Despite peaceful protest and the absence of any serious crime, the truckers who protested Canada’s draconian COVID-19 mandates were nevertheless subjected to police brutality; arrest and incarceration without just cause; deprivation of property, including their trucks and bank accounts, without due process; and various prohibitions on the right to travel, to work, and to assemble. Those are hallmarks of dictatorship, and the title of dictator is justly now the mantle Justin Trudeau has earned. Americans have always regarded Canada as a parliamentary democracy in which freedom comparable to our own was protected by the rule of law, but, in fact, Canadians have never enjoyed secure protection for their rights.
In 1982, the Canadian Parliament enacted a Charter of Rights and Freedoms.
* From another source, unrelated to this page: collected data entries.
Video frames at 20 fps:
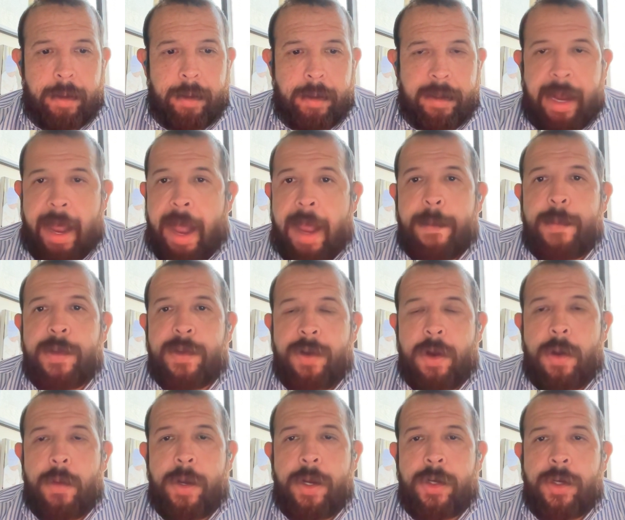time is
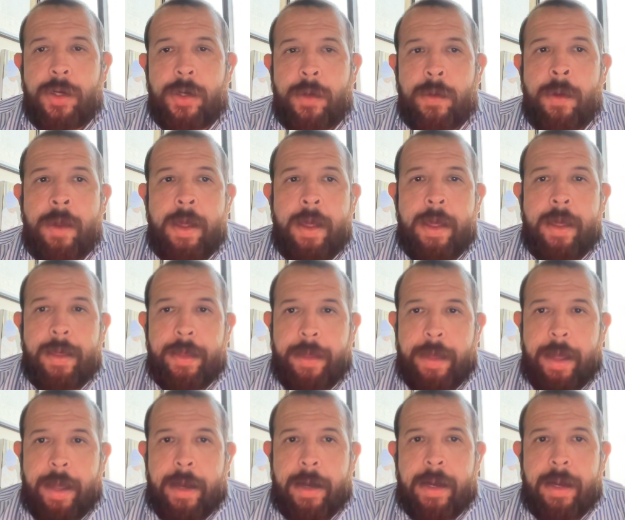no issue,
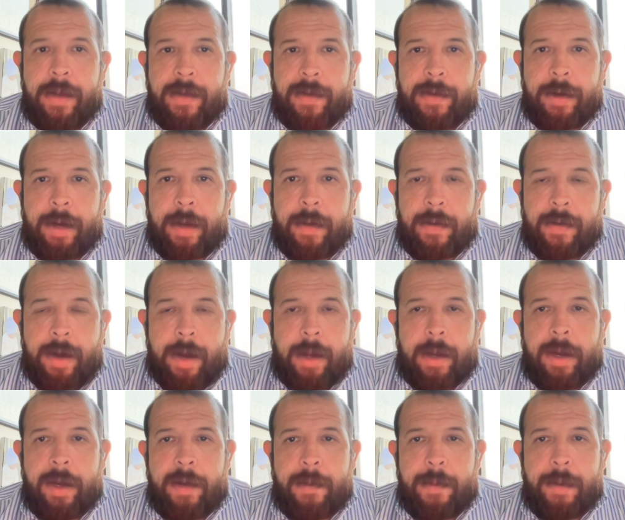then it's
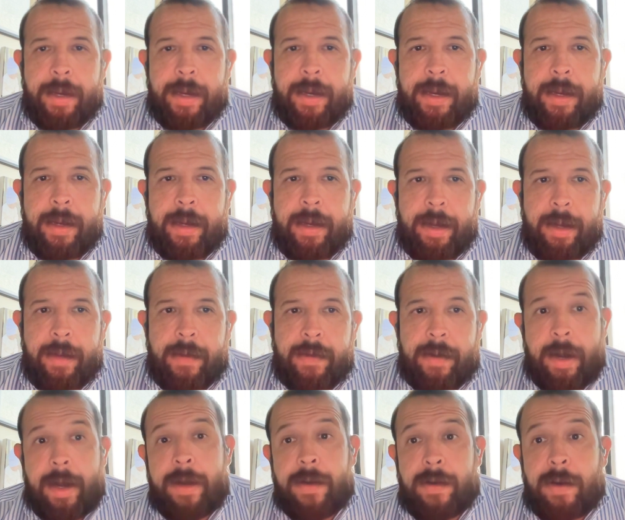not
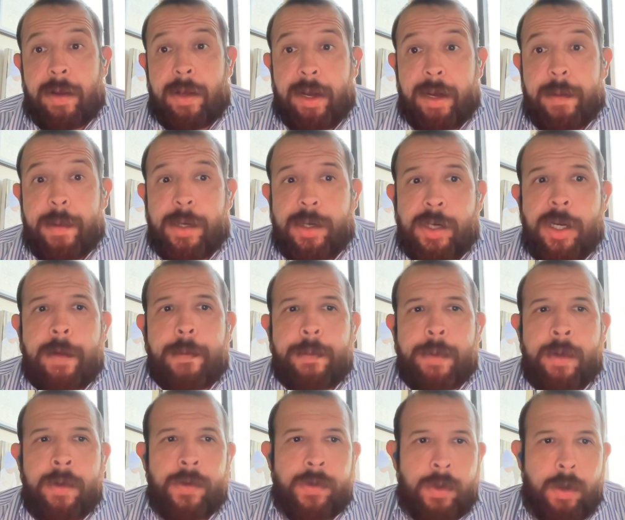necessarily going to be
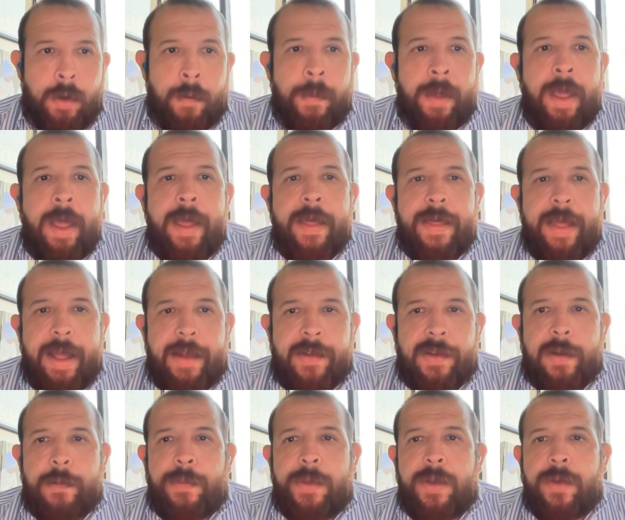cheap. So that's
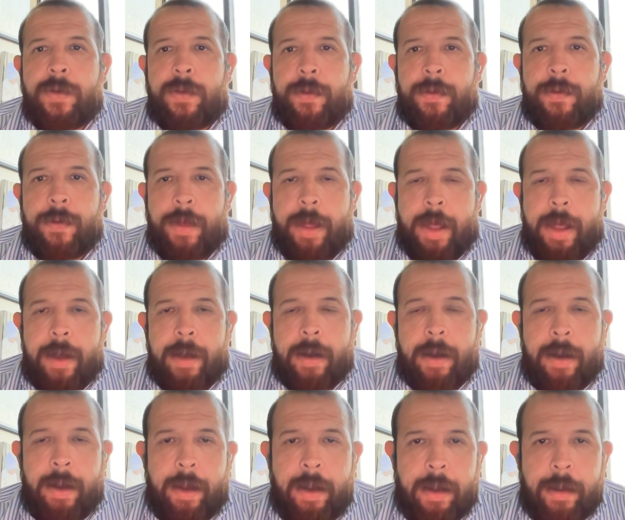something that
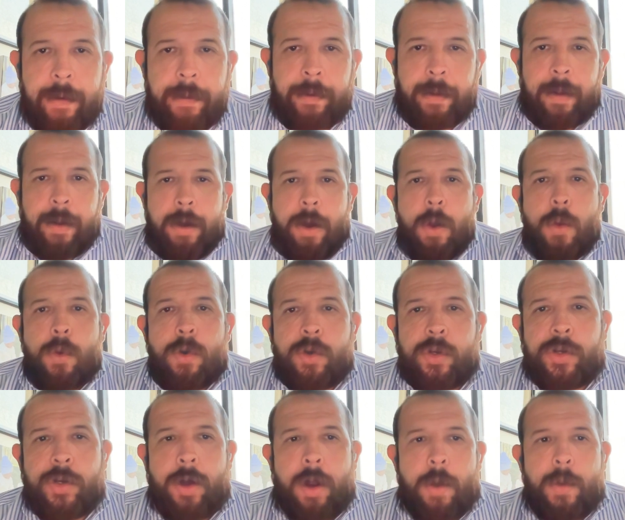an owner
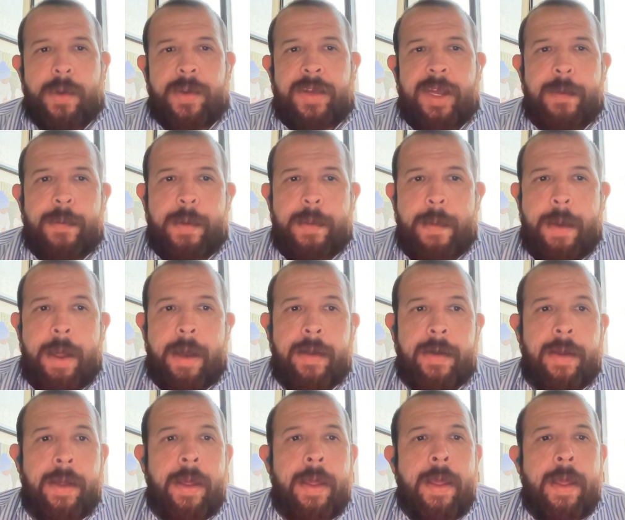should always keep in mind.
That Charter includes provisions that purport to recognize and protect certain fundamental liberties. For example, Section 2 (“Fundamental Freedoms”) protects “freedom of . . . expression, including freedom of the press and other media of communication;” “freedom of peaceful assembly;” and “freedom of association.” Moreover, Section 8 purports to protect Canadians from “unreasonable search or seizure” and Section 9 from arbitrary detention or imprisonment. Section 11 purports to ensure that every person charged with an offense has the right to be “presumed innocent until proven guilty.”
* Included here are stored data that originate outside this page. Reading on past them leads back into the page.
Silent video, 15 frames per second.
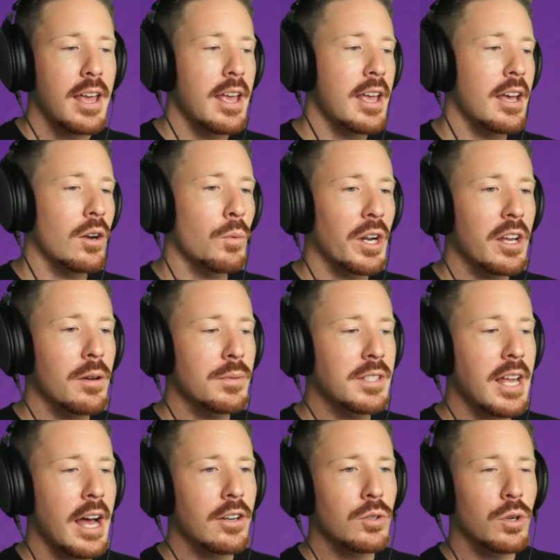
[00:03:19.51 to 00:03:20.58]
And when it comes
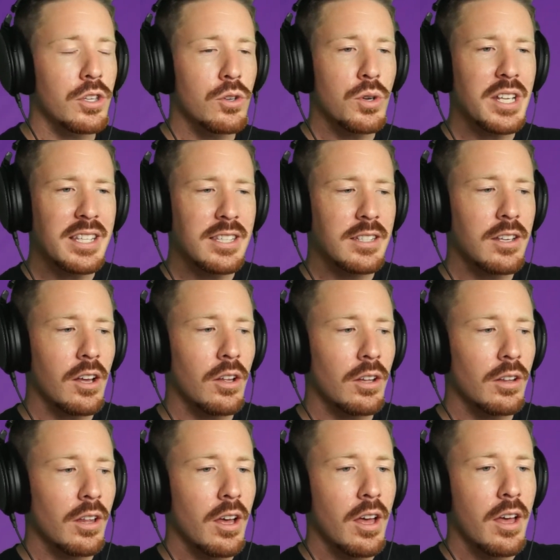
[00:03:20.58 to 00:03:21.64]
down to it, you can
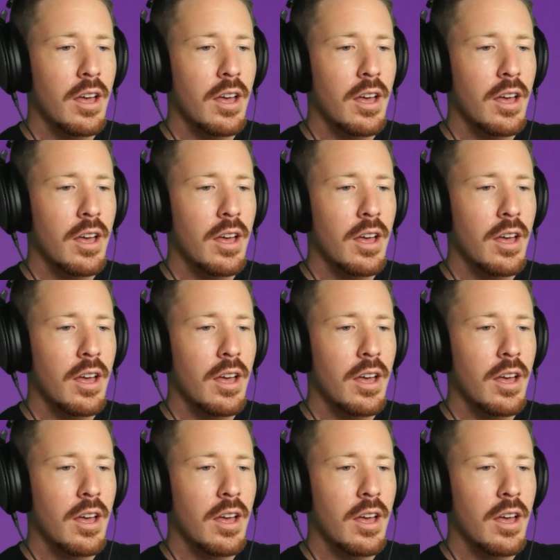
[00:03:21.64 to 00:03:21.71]
still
Because the Canadian Charter of Rights and Freedoms includes those and other seemingly rights-protective provisions, many Canadians believed they were protected against actions by the Prime Minister in violation of their rights. Unfortunately for our freedom-loving friends and neighbors to the North, the reality is to the contrary, and that is, in part, due to the fact that Canadians’ rights exist by Act of Parliament, not from a written Constitution in which rights are deemed pre-political and unalienable.